ENERGY, AGRICULTURE AND THE ENVIRONMENT

January 8, 2013 § 2 Comments

The title brings immediately to mind energy from biomass.  While that is a perfectly reasonable thought we ought to consider the other angle, that of energy use in agriculture.  Water intensity of agriculture is one of its hallmarks.  In the US roughly 31% of water withdrawals are for this purpose.  The vast majority of withdrawals require the use of pumps.  This is because Artesian wells, which are naturally pressured, are in a minority.

canola field

According to a World Bank study, the economic status of the farmer determines the type of energy used in farming operations.  Human effort is progressively replaced by animals such as bullocks.  The next step up the economic ladder causes the use of pumps powered by fossil fuel, usually diesel or kerosene.  The use of wind, which goes back centuries, is still nascent.
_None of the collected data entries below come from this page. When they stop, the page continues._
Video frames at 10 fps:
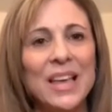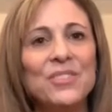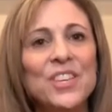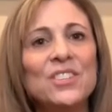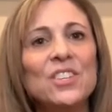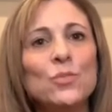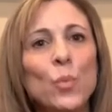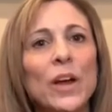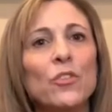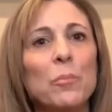This is
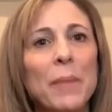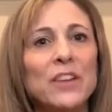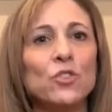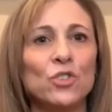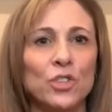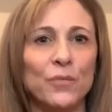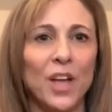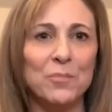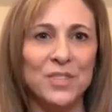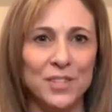where the mental shift
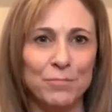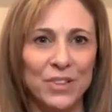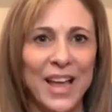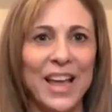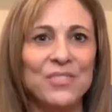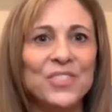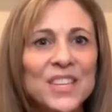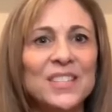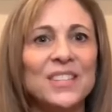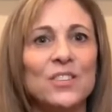comes into play, and
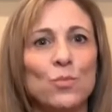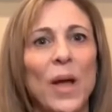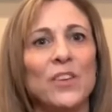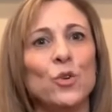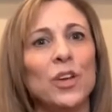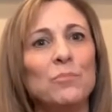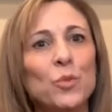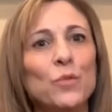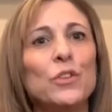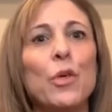this is when you can
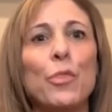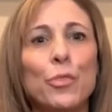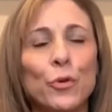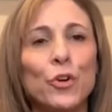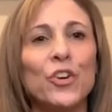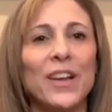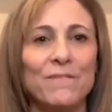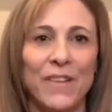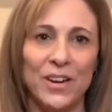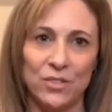move to the 3rd
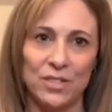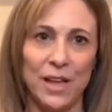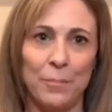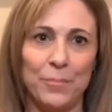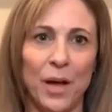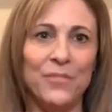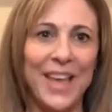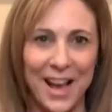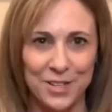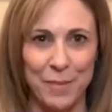and final step of
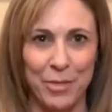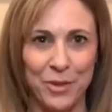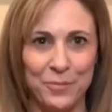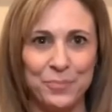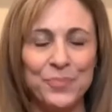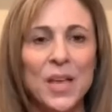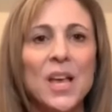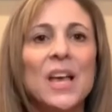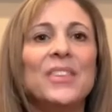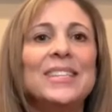the ACT method.
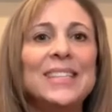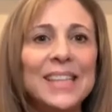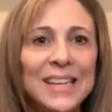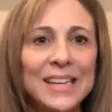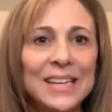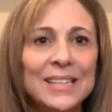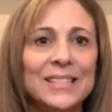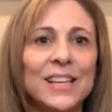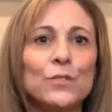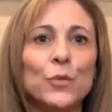The T
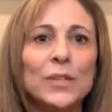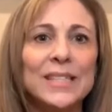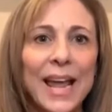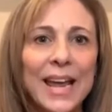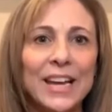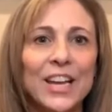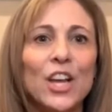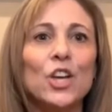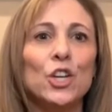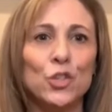stands for take
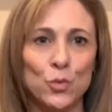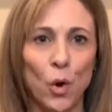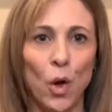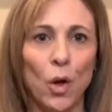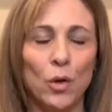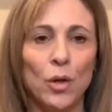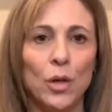control.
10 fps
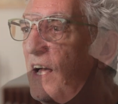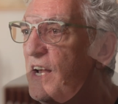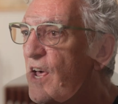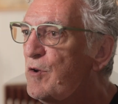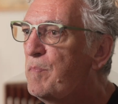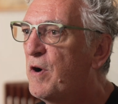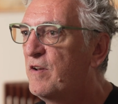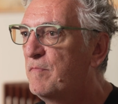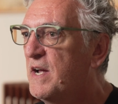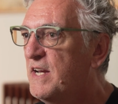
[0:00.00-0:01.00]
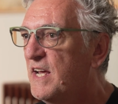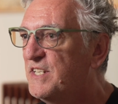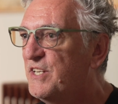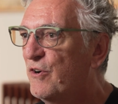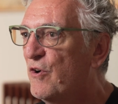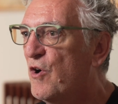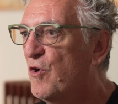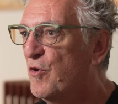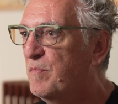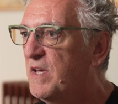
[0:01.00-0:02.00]
Another part of my net zero
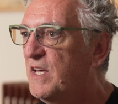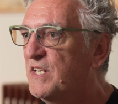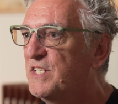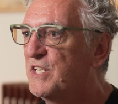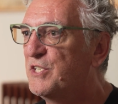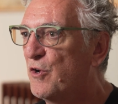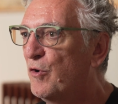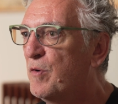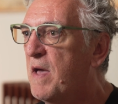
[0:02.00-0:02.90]
home is the solar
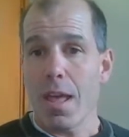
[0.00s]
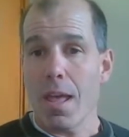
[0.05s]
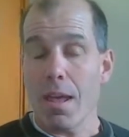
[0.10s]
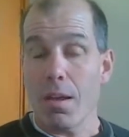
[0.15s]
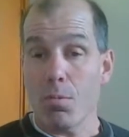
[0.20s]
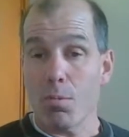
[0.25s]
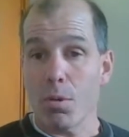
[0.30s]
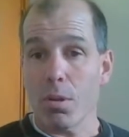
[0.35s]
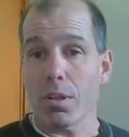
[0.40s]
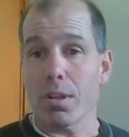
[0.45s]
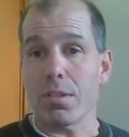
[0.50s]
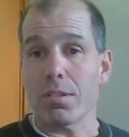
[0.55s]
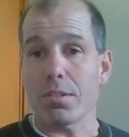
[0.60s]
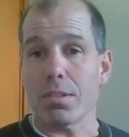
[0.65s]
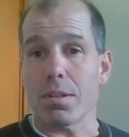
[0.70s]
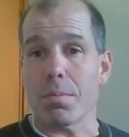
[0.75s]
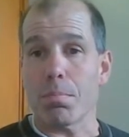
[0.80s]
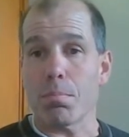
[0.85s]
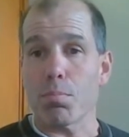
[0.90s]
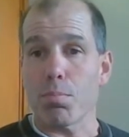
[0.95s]
and really is
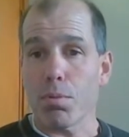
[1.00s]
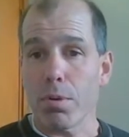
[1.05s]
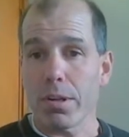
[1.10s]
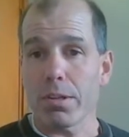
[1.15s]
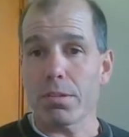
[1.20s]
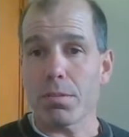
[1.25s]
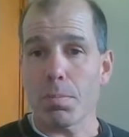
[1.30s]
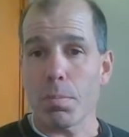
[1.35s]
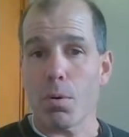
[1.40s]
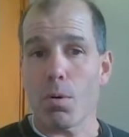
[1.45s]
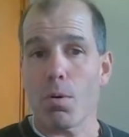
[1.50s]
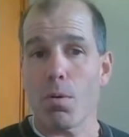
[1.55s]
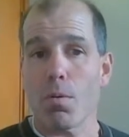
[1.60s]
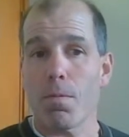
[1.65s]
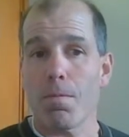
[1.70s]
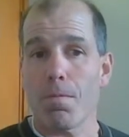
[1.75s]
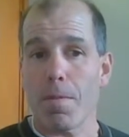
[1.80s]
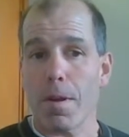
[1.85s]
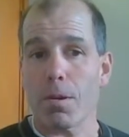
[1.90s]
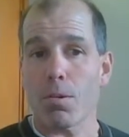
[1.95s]
the
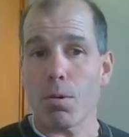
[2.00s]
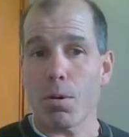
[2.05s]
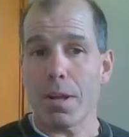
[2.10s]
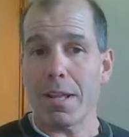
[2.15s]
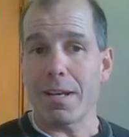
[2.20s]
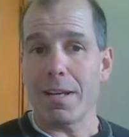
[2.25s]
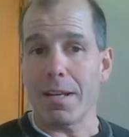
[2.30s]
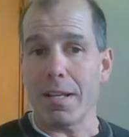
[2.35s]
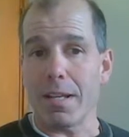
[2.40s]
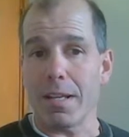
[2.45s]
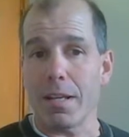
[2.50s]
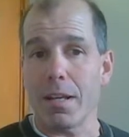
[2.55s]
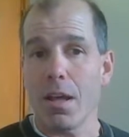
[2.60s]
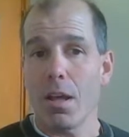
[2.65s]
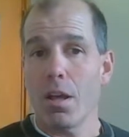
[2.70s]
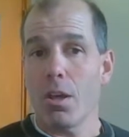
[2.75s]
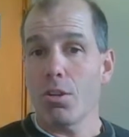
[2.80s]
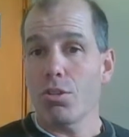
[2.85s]
principal federal entity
The ever increasing economic status in the developing world would therefore point to greater use of fossil fuel for lifting water and for tilling and harvesting.  In response to this virtual certainty, two options are available.  One is a shift to wind or solar.  In the consideration of these alternatives, the economic parity required may be with very expensive fossil fuel.  In India much of the diesel for this purpose is heavily subsidized and so the apparent cost may not be high.  But the real cost to society is high in the tax burden of subsidies and cost of transportation in trucks over long distances.  Furthermore, hybrid systems could be considered where the wind power produces electricity when not pumping.

The other solution is to produce diesel substitutes locally.  At RTEC and RTI this year we will be making a major push on the concept of small footprint production of fuels and chemicals from natural gas and biomass.  The scale would be about a hundred times smaller than conventional refineries and chemical plants and the targeted economics of production would be comparable or lower than with large plants.  This flies in the face of current dogma on economies of scale but is feasible with exceptional innovation.  Each farming community would be supplied locally, using the raw material of convenience.  This would be natural gas, methane from refuse and waste, or biomass in the form of waste cellulose (stalks of plants and so forth) or woody biomass.  The fuel produced could be diesel, methanol or di-methyl ether, all of which would function in pumps, tractors and cook stoves.

Chemical fertilizers are also energy intensive and farming increasingly relies on these.  The dominant feed stock for these is natural gas.  Potash, a source of the nutrient potassium, is mined and processed, also using much energy.  Reduced reliance on fertilizer is a tough but worthy target.  These chemicals are also amenable to smaller footprint production, but likely not as dramatic as for transport fuel.

Increasing per capita GDP is also strongly correlated with more meat in the diet.  It appears that this is a sociological response similar to the escalation in ownership from scooters and motorcycle to cars.  Meat is decidedly less energy efficient than a vegetarian alternative.  This is especially so as practiced in the west, where corn and soy beans are used as feed in place of forage.  But the bigger environmental factor may be the inefficiency of the rumen in animals such as cattle.  That results in the production of methane, which in many countries such as the US is one of the top contributors to greenhouse gases.  The solution likely lies in two areas.  One would be selection of the more efficient breeds, but on a large  scale this could be tough.  The other is additions to diet to improve conversion.  Researchers in Canada and France have already reported some success with enriching feed with certain lipids.  Some believe that addressing the meat eating increase could rapidly become the highest priority element of the imperative to feed a burgeoning world population.

Finally, there is the whole issue of producing energy from plant matter.  Congress appears to be on track to retain subsidies of about $1 a gallon on cellulosic ethanol. This is a tough techno-economic nut to crack so deserves an assist till it gets going.  But as we have discussed before, methanol could be produced economically from biomass with no subsidies for the fuel.  That is the reasonable course especially this year when cliff avoidance compromises have left the country with a greater burden on deficits.